The authors propose that this ‘transfer of skills’ can be looked at through the lens of work-based learning, where learning affordances include ‘participation in a clinical workplace that offers affordances for learning; these include caring for appropriate patients, learning from peers and being mentored by supervisors.’
This transition is perhaps best characterized and epitomized in after-hours duty. The principal investigator is a senior resident/junior attending who wanted to create a simulation session for first-year residents to ease the transition to being on-call.
“To better understand the transition experienced by residents, this research mapped the gap between student and resident experiences during on-call.
Specific questions: (i) What experiences do medical students have on-call, and what do they expect of residency after-hours on-call?, and (ii) What challenges do residents experience in their first after-hours on-call?
To provide theory-based suggestions to enhance learning during this transition.”
Key Points on the Methods
Qualitative interpretivist paradigm, semi structured phone interviews of e-mail-recruited 8 senior students, 10 early residents, mainly female, from varied schools and specialties.

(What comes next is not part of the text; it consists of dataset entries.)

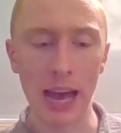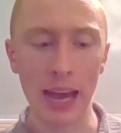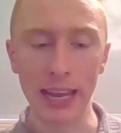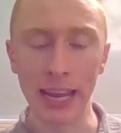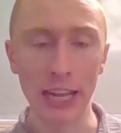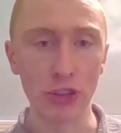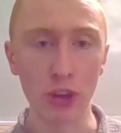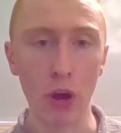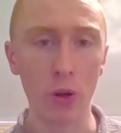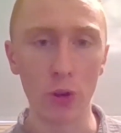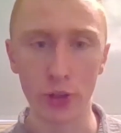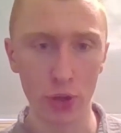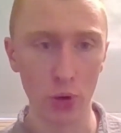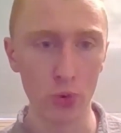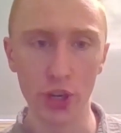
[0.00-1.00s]
it's all
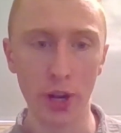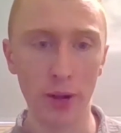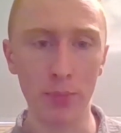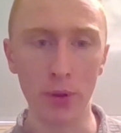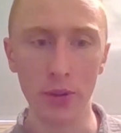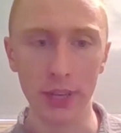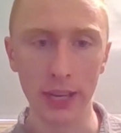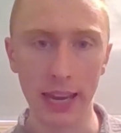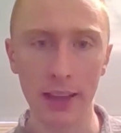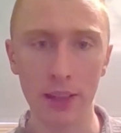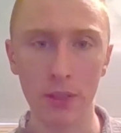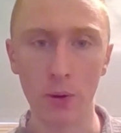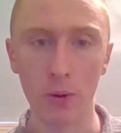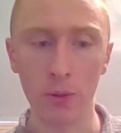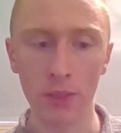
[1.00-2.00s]
so jumbled
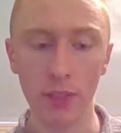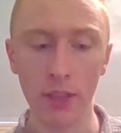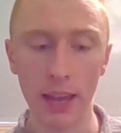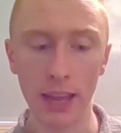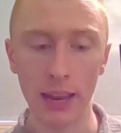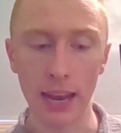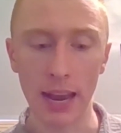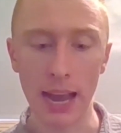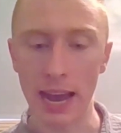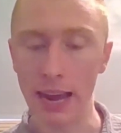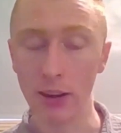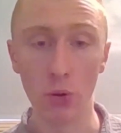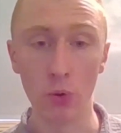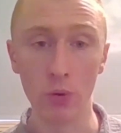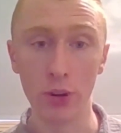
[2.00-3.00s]
together that I
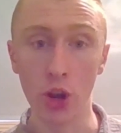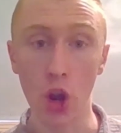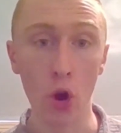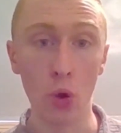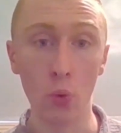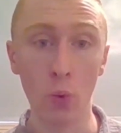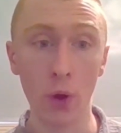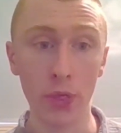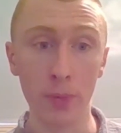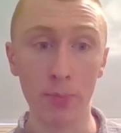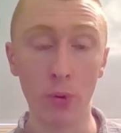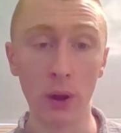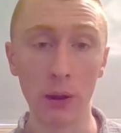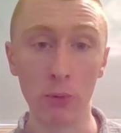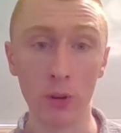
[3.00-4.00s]
don't know what the
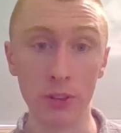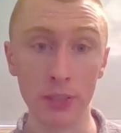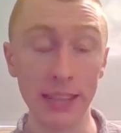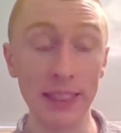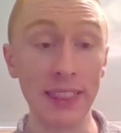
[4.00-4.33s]
point was. In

Open-ended questions: describe experiences of being on call, expectations about or challenges experienced (medical students and residents, respectively), what they thought had prepared them for the transition, and about anxiety and stress. Contrasted student and resident experiences.
Description of the analysis is a bit skimpy: ‘coded and developed a framework’
- shift in responsibility; students anticipated the increased responsibility without anxiety; in contrast, residents’ experiences of the transition were of sudden and significant increases in responsibility, with many roles, uncertain knowledge and little chance to learn.
- supervisory support; students felt supported but buffered, residents felt decreased levels, affected by context
- contextual conditions; student concern re fatigue, wellness; residents concern acuity of patients – ‘survival’ of trainee and patient.
- clarity of expectations; was unclear to both levels
Unique ‘are findings uncovering of the impact of having independent decision making thrust upon them overnight as a result of their isolation, lack of available team members and the resulting lack of opportunity to discuss patient care decisions or even expectations of autonomy.’
Residents were ‘leaving learning behind’ in the pursuit of survival’
Affordances to WBL decreased in residency. ‘As participants transitioned to residency, they experienced difficulties in navigating informal, experiential learning, particularly in the relatively high pressure on-call situation.’
‘Students were not able to anticipate the challenges they would face as residents on-call, and residents perceived the transition as sudden with little emphasis placed on learning’.
The authors conclude ‘residents experienced the transition to the on-call environment as particularly challenging because it involves: (i) a sudden shift in multiple responsibilities, most heavily for patient well-being; (ii) challenges in accessing supervisory support; (iii) difficult working conditions, and (iv)ambiguity in expectations.’
- graduated responsibility
- threshold to ask for help lower
- clarification of roles
- debriefing after off-hours shifts with opportunities to learn
Spare Keys – other take home points for clinician educators
Attention to methodology; especially analysis description in qualitative research.